Palestinian PM criticizes Clinton for letting Israel set peace agenda
This weekend, Clinton appeared to back off from US demands for an Israeli settlement freeze, raising the ire of Arabs. In Morocco today, she tried to mollify them.
Abdelhak Senna/AFP/Newscom
Ramallah, West Bank
Following US Secretary of State Hillary Clinton's visit here this weekend, Palestinians are reacting with frustration over what appeared to be a shift in the Obama administration's policy toward Israeli settlement growth in the West Bank.
Although Secretary Clinton had previously insisted that the US wanted a total freeze on West Bank settlement expansion, she said during her meetings here this weekend that Palestinians should return to negotiations without preconditions – and lauded Israeli Prime Minister Benjamin Netanyahu's steps toward limiting settlement growth as "unprecedented."
Palestinian Prime Minister Salam Fayyad, in an interview with the Monitor, said that this most recent development illustrated an "asymmetry" in negotiations dating back to the 1993 Oslo Accords – and one that must be rectified in order for future talks to be more fruitful.
"What are we going to do when it comes time to actually resolving these issues, and we're told, 'Sorry. That's all that can be on offer because that's all that Israel is prepared to offer,'" said Dr. Fayyad, adding that Palestinians are being asked to settle for less than what was considered as conducive to peacemaking under the Bush administration. "The key idea underlying the Oslo process leaves the matter of ending the occupation up to the occupying power – that is, Israel. Where we are today shows the shortcomings of this approach."
Netanyahu takes credit for 'economic boom'
But Israeli Prime Minister Benjamin Netanyahu argues that Israel is doing more than ever to help Palestinians in the West Bank: easing travel restrictions and removing checkpoints, fostering Palestinian economic growth, and offering to curtail some settlement construction.
"We are making a focused effort to resume the peace process," Netanyahu said at a cabinet meeting on Sunday, during which he said his policies had led to an "economic boom" for Palestinians. "We are ready to start negotiations without delay."
Never before, Netanyahu says, have there been Palestinian "preconditions" to negotiations. As such, he has portrayed the Palestinians – particularly President Mahmoud Abbas, who refuses to have official talks in the absence of a settlement freeze – as the main stumbling block to progress.
Fayyad pointed out, however, that that is not a new demand – nor a purely Palestinian one; the 2003 road map introduced by the Bush administration insisted on a full freeze in settlement activity, including natural growth. Under former prime minister Ariel Sharon, Israel agreed to implementing that road map, as did the Palestinians, whose obligations under the blueprint included cracking down on extremism. Both accused each other of not living up to their promises.

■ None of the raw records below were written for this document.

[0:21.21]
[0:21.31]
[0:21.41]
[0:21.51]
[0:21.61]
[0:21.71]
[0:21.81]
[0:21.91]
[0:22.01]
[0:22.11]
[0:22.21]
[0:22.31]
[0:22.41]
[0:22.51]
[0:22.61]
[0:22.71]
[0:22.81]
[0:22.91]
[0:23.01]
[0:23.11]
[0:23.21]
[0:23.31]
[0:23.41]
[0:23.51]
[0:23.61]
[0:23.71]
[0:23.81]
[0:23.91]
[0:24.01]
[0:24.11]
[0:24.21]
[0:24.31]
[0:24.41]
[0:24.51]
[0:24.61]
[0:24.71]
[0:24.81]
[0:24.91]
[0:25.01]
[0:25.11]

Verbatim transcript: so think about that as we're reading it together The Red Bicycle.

"It's as if we Palestinians are the only ones that have obligations that need to be observed, even though the road map included a total Israeli settlement freeze," said Fayyad.

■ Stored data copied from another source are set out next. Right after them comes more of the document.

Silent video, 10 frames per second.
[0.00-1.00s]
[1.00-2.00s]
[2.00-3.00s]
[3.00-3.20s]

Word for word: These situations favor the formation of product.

Arabs express 'deep disappointment' after Clinton remarks
In addition to presenting an impasse on Israeli-Palestinian talks, US backpedaling on the settlement issue could also stymie the Obama administration's efforts to reach out to Arab leaders and win their support for normalizing ties with Israel.
"I am telling you that all of us, including Saudi Arabia, including Egypt, are deeply disappointed ... with the results, with the fact that Israel can get away with anything without any firm stand... ," Arab League Secretary-General Amr Moussa told reporters at a gathering of Arab foreign ministers in Marrakesh, Morocco.

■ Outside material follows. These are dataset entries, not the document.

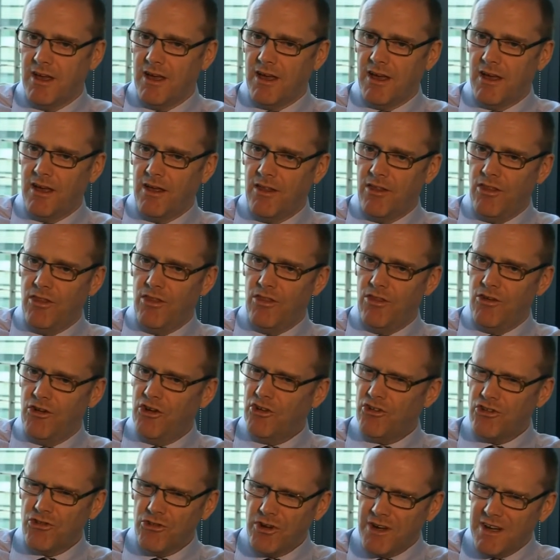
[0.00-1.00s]
they're
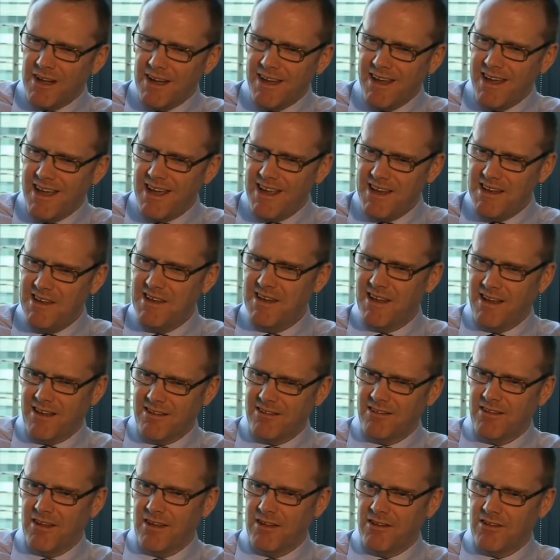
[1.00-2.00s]
not strictly hidden
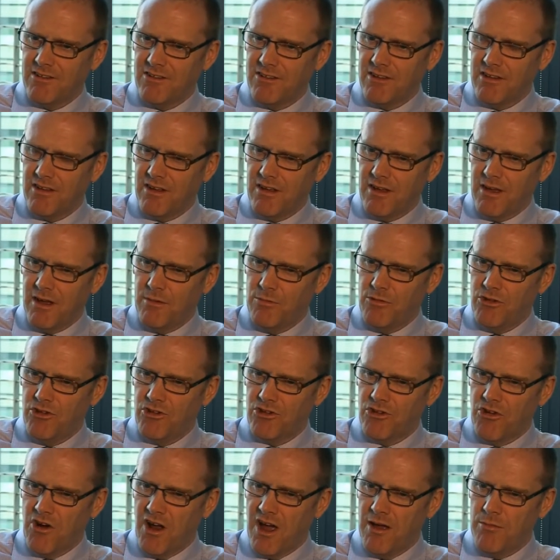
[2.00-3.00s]
assets I'm
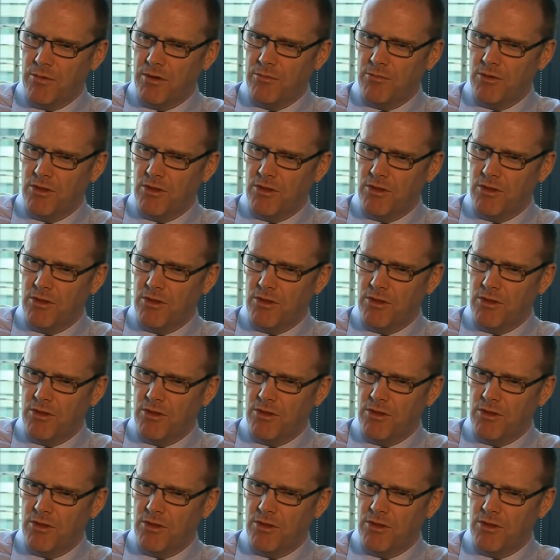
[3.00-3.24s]
describing,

Clinton was in Morocco on Monday in a stop in part aimed at shoring up support for the Obama administration's work on the Israeli-Palestinian conflict.
She was scheduled to address the foreign ministers at the Forum of the Future in Marrakesh on Tuesday, and was also expected to meet with Moroccan Foreign Minister Taieb Fassi Fihri, the country's King Mohammed V, foreign ministers of several Persian Gulf states, and Saudi Foreign Minister Prince Saud al-Faisal. Saudi Arabia authored the 2002 Arab Peace Initiative, which suggests that if Israel gets to a peace deal with the Palestinians, it will throw open the doors to peace with the rest of the Arab world.
The Obama administration has tried to convince some of the Arab states to make moves toward normalizing relations with Israel as an incentive in the interim, but has met with little success.
Asked in Morocco about the negative Arab reaction to her comments on the settlement freeze issue, Clinton said her words were meant as "positive reinforcement" – something she believes in giving either side when they take steps toward peace. But she insisted that the US position remained firm.
"The Obama administration's position on settlements is clear and unequivocal. It has not changed," she said. "The US does not accept the legitimacy of continuing Israeli settlements."
• Material from AP and Reuters was used in this report.